ANIMA DA LAVANDERIA

Ci sono attività che sembrano irrimediabilmente prosaiche, inchiodate alla quotidianità più domestica e umile: stirare ad esempio.
La stiratura è quel rito casalingo che, più che una necessità, sembra un castigo dantesco assegnato alle anime colpevoli di possedere troppe camicie nell’armadio… e un po’ me lo immagino il ” Sommo” collocare i peccatori in fila, ciascuno davanti a un ferro da stiro che si surriscalda lentamente e lascia gocce di calcare sui colletti (orrore)!
Eppure in questa liturgia della piega lisciata si potrebbe celare una metafora sorprendente: stirare le camicie non è poi così sorprendente da stirare l’anima perché entrambi i gesti rispondono all’urgenza di mettere ordine, un bisogno di rendere le superfici meno accidentate, che siano cotone o coscienza, di mostrarsi al mondo pronte.

E’ sufficiente osservarsi mentre si affronta quel capo di lino, che uscito dalla lavatrice si presenta accartocciato come un foglio di carta nelle mani di un bambino irrequieto.
Lo si stende sull’asse, lo si liscia con la mano e già si intravede che la camicia è l’anima, piegata, sgualcita, stanca, piena di segni delle lotte quotidiane; il ferro caldo che scivola altro non è che il gesto con cui proviamo a rimettere ordine, a dare forma, con pazienza e lentezza…sia chiaro non elimina definitivamente le pieghe ma le rende (almeno) temporaneamente sopportabili.
In definitiva l’anima è un tessuto fatto di ricordi, paure, slanci e desideri, talvolta un tessuto leggero, altre un velluto appesantito; Proust non si limitava a rievocare memorie con le madeleine ma avvertiva la consistenza dei “tessuti”, la trama delle tovaglie, i dettagli sartoriali quale veicolo di rimembranze.
Un tessuto che si straccia, che scolorisce e spesso si stropiccia sotto il peso dei giorni.
Il cinema dell'”anima” mostra quanto sia complicato ” presentarsi in società” , con i sentimenti spiegazzati, uno smoking impeccabile e un’anima perennemente in tempesta ( Mastroianni, ” La dolce vita”).
Possiamo immaginare che ogni passata di ferro da stiro raddrizzi un ricordo, ne attenui l’eccesso, lo renda pure tollerabile e se è vero che ” non esiste vento favorevole per il marinaio che non sa dove andare”, allora stirare predilige da che parte lisciare le fibre del nostro io.

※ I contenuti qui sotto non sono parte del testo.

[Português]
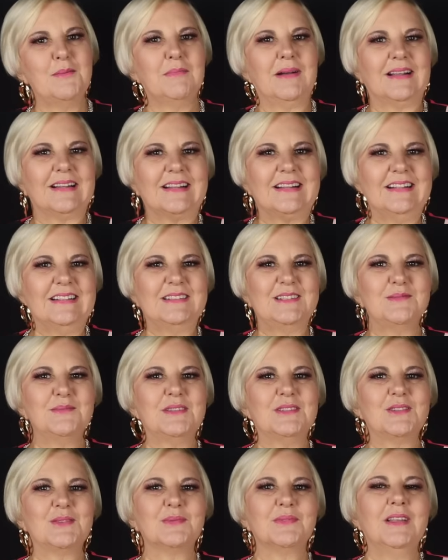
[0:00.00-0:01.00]
É Macana
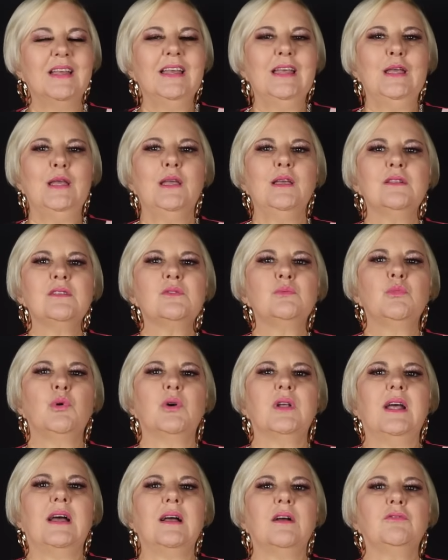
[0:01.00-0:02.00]
mesmo. Eles
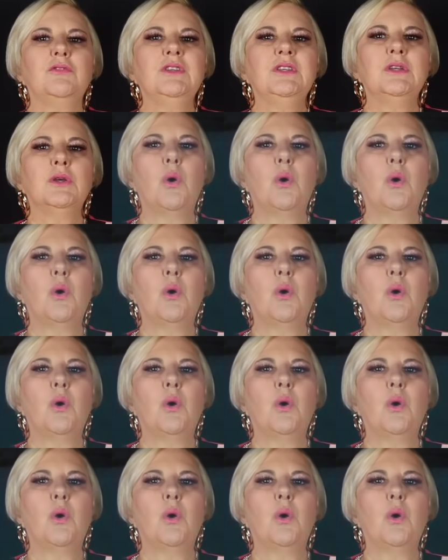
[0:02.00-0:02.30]
moravam em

Chiunque abbia stirato sa che il ferro è ritmo, avanti, indietro, pausa, sbuffo, un po’ come un valzer di Chopin o un adagio di Bach; l’anima stirata diventa partitura ordinata, pronta a suonare con limitate stonature scegliendo di volta in volta se esaltare le pieghe , come espressione di vita ( Michelangelo, Bernini e le pieghe scolpite nel marmo) o se lisciare per ritrovare equilibrio come un kimono giapponese, piegato con dignità.
Al netto di qualsiasi interpretazione resiste una verità spietata e incontrovertibile: non esiste stiratura definitiva, la camicia stirata oggi sarà stropicciata domani.
Forse il senso non sta nel risultato ma nel gesto, in quel prendersi cura, nel passare e ripassare, nel dire all’anima ” nonostante tutto continuo a lisciarti” e che nulla resta perfetto ma tutto può essere amato anche se stropicciato.